═══ Information shown ═══
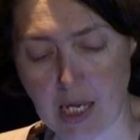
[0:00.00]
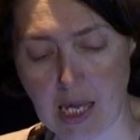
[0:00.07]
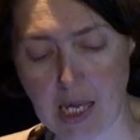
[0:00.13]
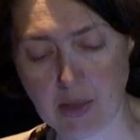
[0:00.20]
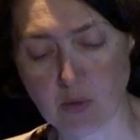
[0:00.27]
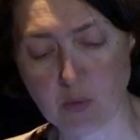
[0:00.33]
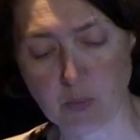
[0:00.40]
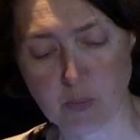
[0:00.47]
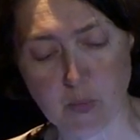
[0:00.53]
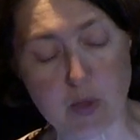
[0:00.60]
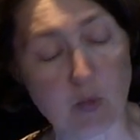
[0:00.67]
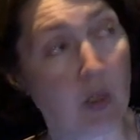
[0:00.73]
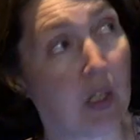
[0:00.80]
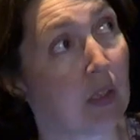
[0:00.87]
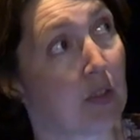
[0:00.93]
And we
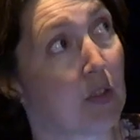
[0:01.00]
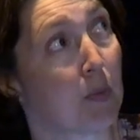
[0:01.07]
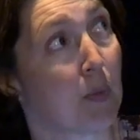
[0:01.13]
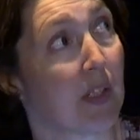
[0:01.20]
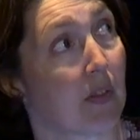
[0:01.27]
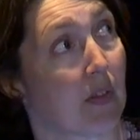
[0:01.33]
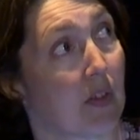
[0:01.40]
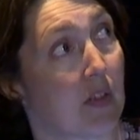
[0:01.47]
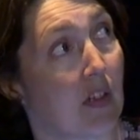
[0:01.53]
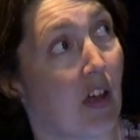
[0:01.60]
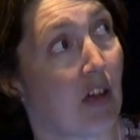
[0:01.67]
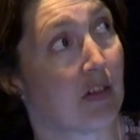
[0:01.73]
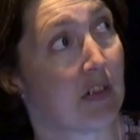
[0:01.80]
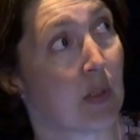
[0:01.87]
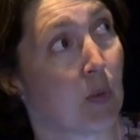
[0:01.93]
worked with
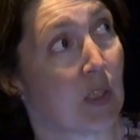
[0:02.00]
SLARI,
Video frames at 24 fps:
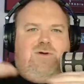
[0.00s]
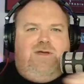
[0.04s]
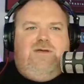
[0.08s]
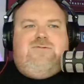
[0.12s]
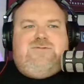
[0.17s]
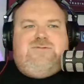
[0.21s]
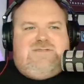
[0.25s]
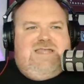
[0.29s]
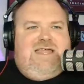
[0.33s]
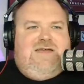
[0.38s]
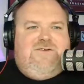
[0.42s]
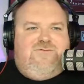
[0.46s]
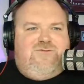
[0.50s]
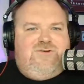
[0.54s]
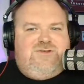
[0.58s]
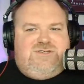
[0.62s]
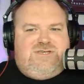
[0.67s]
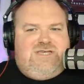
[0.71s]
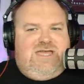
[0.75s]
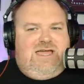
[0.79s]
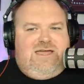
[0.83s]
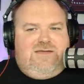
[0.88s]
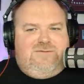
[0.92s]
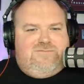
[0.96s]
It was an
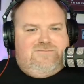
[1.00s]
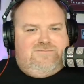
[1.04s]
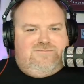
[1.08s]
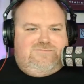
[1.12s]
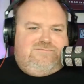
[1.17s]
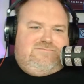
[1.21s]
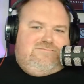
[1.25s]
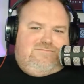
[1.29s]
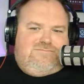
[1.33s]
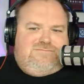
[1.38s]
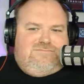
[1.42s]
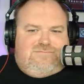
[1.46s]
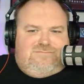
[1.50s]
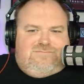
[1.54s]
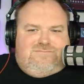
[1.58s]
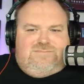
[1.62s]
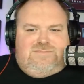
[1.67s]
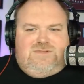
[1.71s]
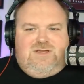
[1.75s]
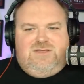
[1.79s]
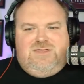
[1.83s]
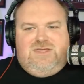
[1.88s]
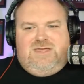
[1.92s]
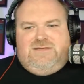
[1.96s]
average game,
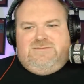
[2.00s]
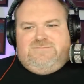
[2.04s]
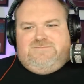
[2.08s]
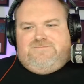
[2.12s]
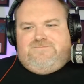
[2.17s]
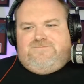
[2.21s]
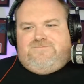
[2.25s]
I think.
═══
**Work request**
Print each entry shown above with exact wording and no pictures.

**Task output**
[0:00.00]
[0:00.07]
[0:00.13]
[0:00.20]
[0:00.27]
[0:00.33]
[0:00.40]
[0:00.47]
[0:00.53]
[0:00.60]
[0:00.67]
[0:00.73]
[0:00.80]
[0:00.87]
[0:00.93]
And we
[0:01.00]
[0:01.07]
[0:01.13]
[0:01.20]
[0:01.27]
[0:01.33]
[0:01.40]
[0:01.47]
[0:01.53]
[0:01.60]
[0:01.67]
[0:01.73]
[0:01.80]
[0:01.87]
[0:01.93]
worked with
[0:02.00]
SLARI,
Video frames at 24 fps:
[0.00s]
[0.04s]
[0.08s]
[0.12s]
[0.17s]
[0.21s]
[0.25s]
[0.29s]
[0.33s]
[0.38s]
[0.42s]
[0.46s]
[0.50s]
[0.54s]
[0.58s]
[0.62s]
[0.67s]
[0.71s]
[0.75s]
[0.79s]
[0.83s]
[0.88s]
[0.92s]
[0.96s]
It was an
[1.00s]
[1.04s]
[1.08s]
[1.12s]
[1.17s]
[1.21s]
[1.25s]
[1.29s]
[1.33s]
[1.38s]
[1.42s]
[1.46s]
[1.50s]
[1.54s]
[1.58s]
[1.62s]
[1.67s]
[1.71s]
[1.75s]
[1.79s]
[1.83s]
[1.88s]
[1.92s]
[1.96s]
average game,
[2.00s]
[2.04s]
[2.08s]
[2.12s]
[2.17s]
[2.21s]
[2.25s]
I think.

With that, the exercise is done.